If you're from infosec, you might want to stop reading now—the rest of this article isn't going to make you any happier. Keep your medication close at hand if you decide to continue.

Building an
Autonomous Startup

The thing about Claude Code is that it isn't really a magic model. It's still using Sonnet or Opus under the hood, which are great, but they're not going to do the things that Claude Code can do. Claude Code's magic is like a magician's trick—it looks incredible, but it's surprisingly simple once you see how it's done.

I always told people programming is just if statements and loops, and if you want to program, you don't need to learn anything else. It's an exaggeration, but these are the fundamental concepts that run nearly everything digital. Claude Code is a reinforcement of this idea. The command line tool calls Anthropic's models in a loop with a lot of clever prompting to keep the model running in a constructive way based on limited user input.

Micromonitor startup

Spoilers: this is what it built. You can visit the startup it built at claude.dwyer.co.za or see the GitHub project at github.com/sixhobbits/claude-experiments.

The first thing I thought of doing was extending that loop—maybe infinitely? How far could Claude Code go if it was given a few resources, like a root VPS, and some minimal instructions to never terminate and to just go forever?

I told it to build a startup. I had some issues getting Claude to make sure that Claude never terminates, so instead I had Claude write a simple while loop bash script that keeps calling claude -p (more on this later, but -p is a really powerful way to use Claude).

Claude monitoring

It wrote its own prompt (link). I created a root VPS and told it to go.

Aside: I hit a small snag where Anthropic decides that running Claude as root with --dangerously-skip-permissions / yolo-mode is not allowed. You can get past this dumb nanny-state stuff by running:

export IS_SANDBOX=1 && claude --dangerously-skip-permissions

It evaluated a bunch of startup ideas, rated them, and got to work.

The idea it came up with (server monitoring) doesn't make any sense at all and it never realised it. It's a web app, so the only server it can monitor is the one it's running on, but from the copy it seems to think it's a SaaS tool you can sign up to and monitor your own servers. You can't.

BUT this is still seriously impressive stuff. It configured a fully working full stack web application, including Nginx, certificates, etc etc. It's doing real (if misguided) development work, with nearly no input from me at all.

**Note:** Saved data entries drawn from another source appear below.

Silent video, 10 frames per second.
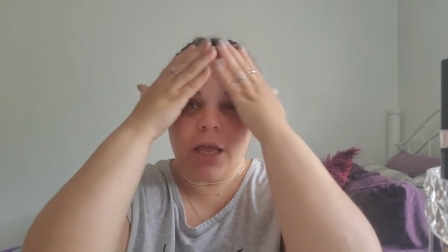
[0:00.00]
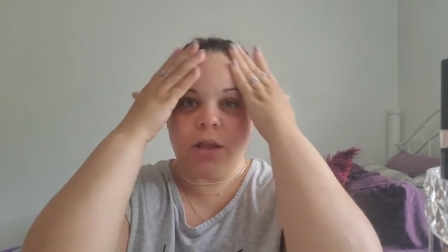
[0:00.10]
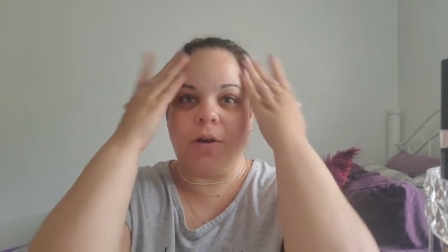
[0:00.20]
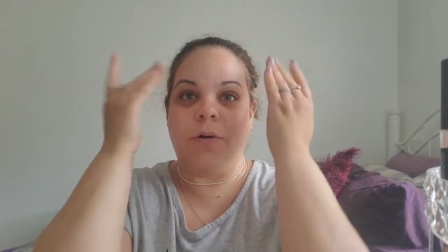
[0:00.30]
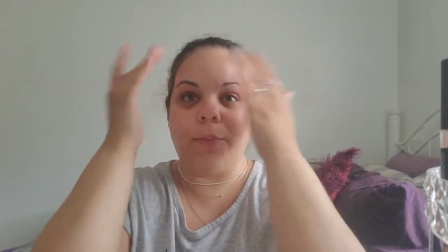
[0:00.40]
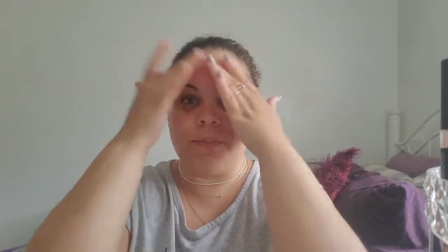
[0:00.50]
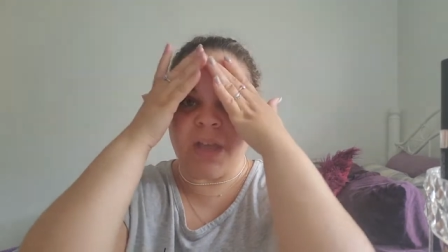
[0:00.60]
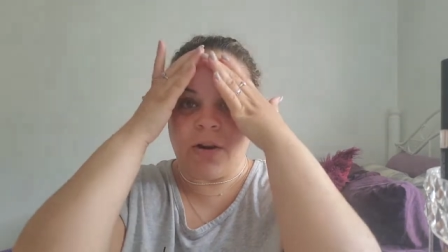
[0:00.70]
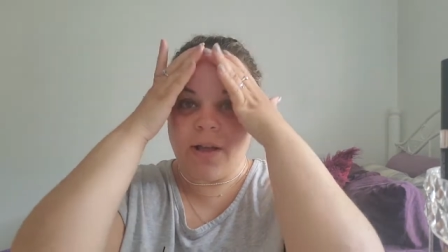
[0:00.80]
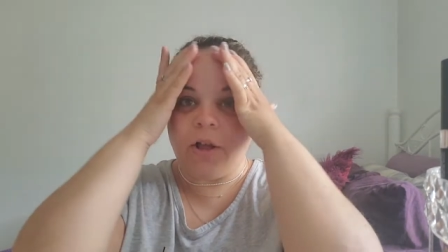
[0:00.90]
You know,
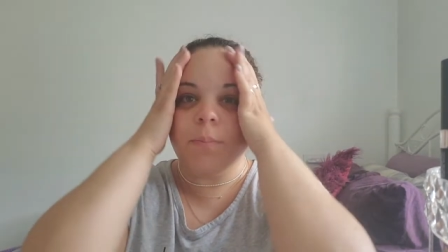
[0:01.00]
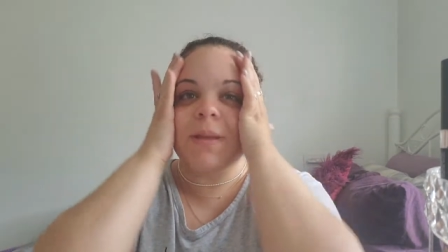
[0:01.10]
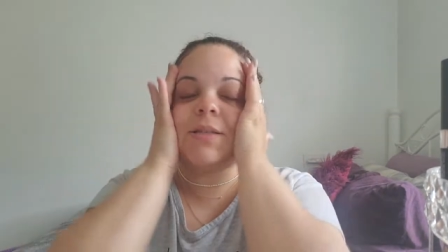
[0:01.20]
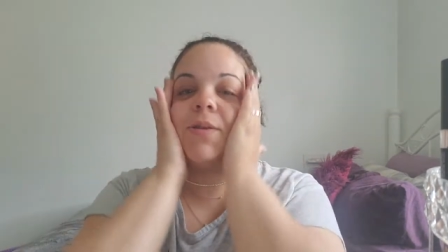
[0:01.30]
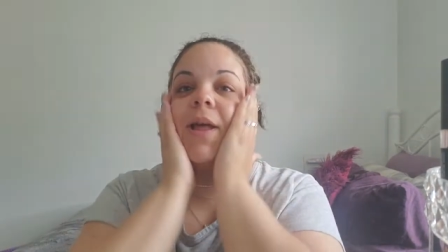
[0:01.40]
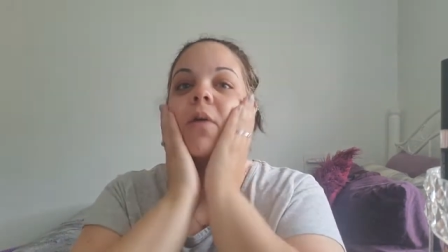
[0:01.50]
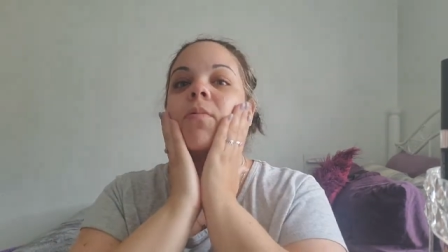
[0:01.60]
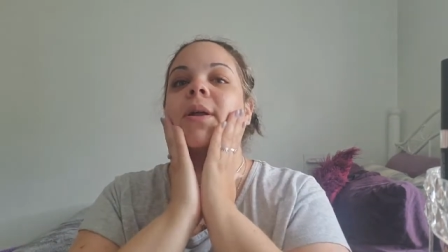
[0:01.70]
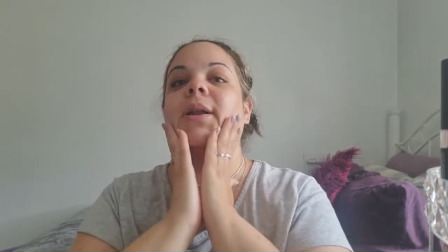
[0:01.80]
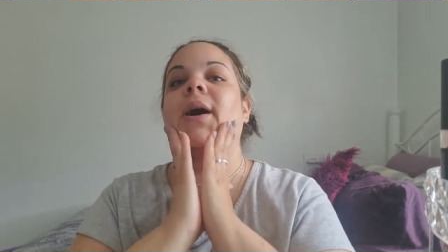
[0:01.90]
that'll help me so that
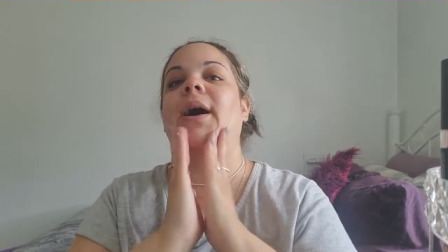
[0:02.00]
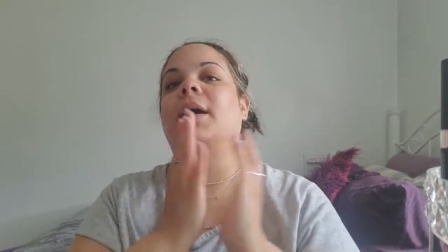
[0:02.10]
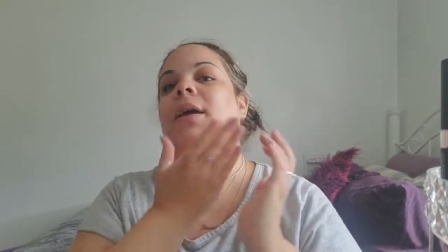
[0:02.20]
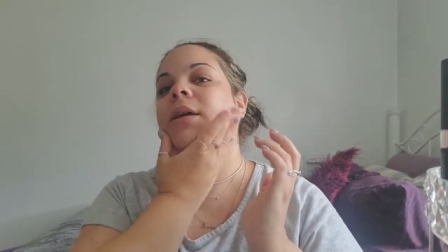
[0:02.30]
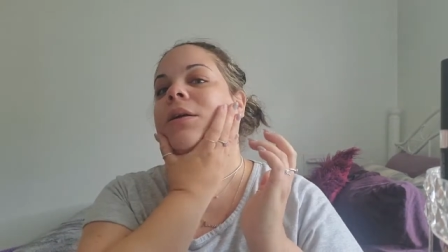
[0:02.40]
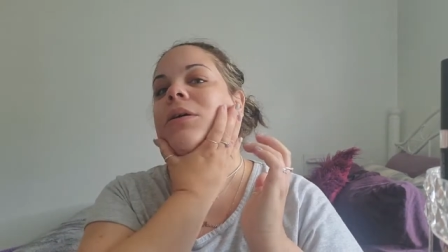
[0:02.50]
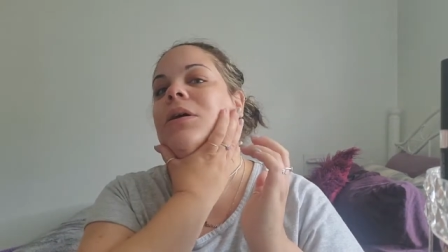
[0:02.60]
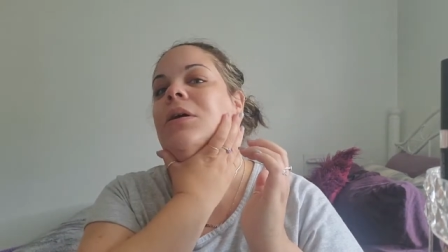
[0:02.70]
when I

Aside: Most people I know would criticize this in the same way that AI has always been criticized. "It's not real bro, it's just pattern matching. It's seen stuff like that before. It's not even working properly. An intern could do that with a bit of time."

The thing about these criticisms is I've been hearing them since I got into character-based neural networks in 2015. The criticisms never change, it's just the line that moves.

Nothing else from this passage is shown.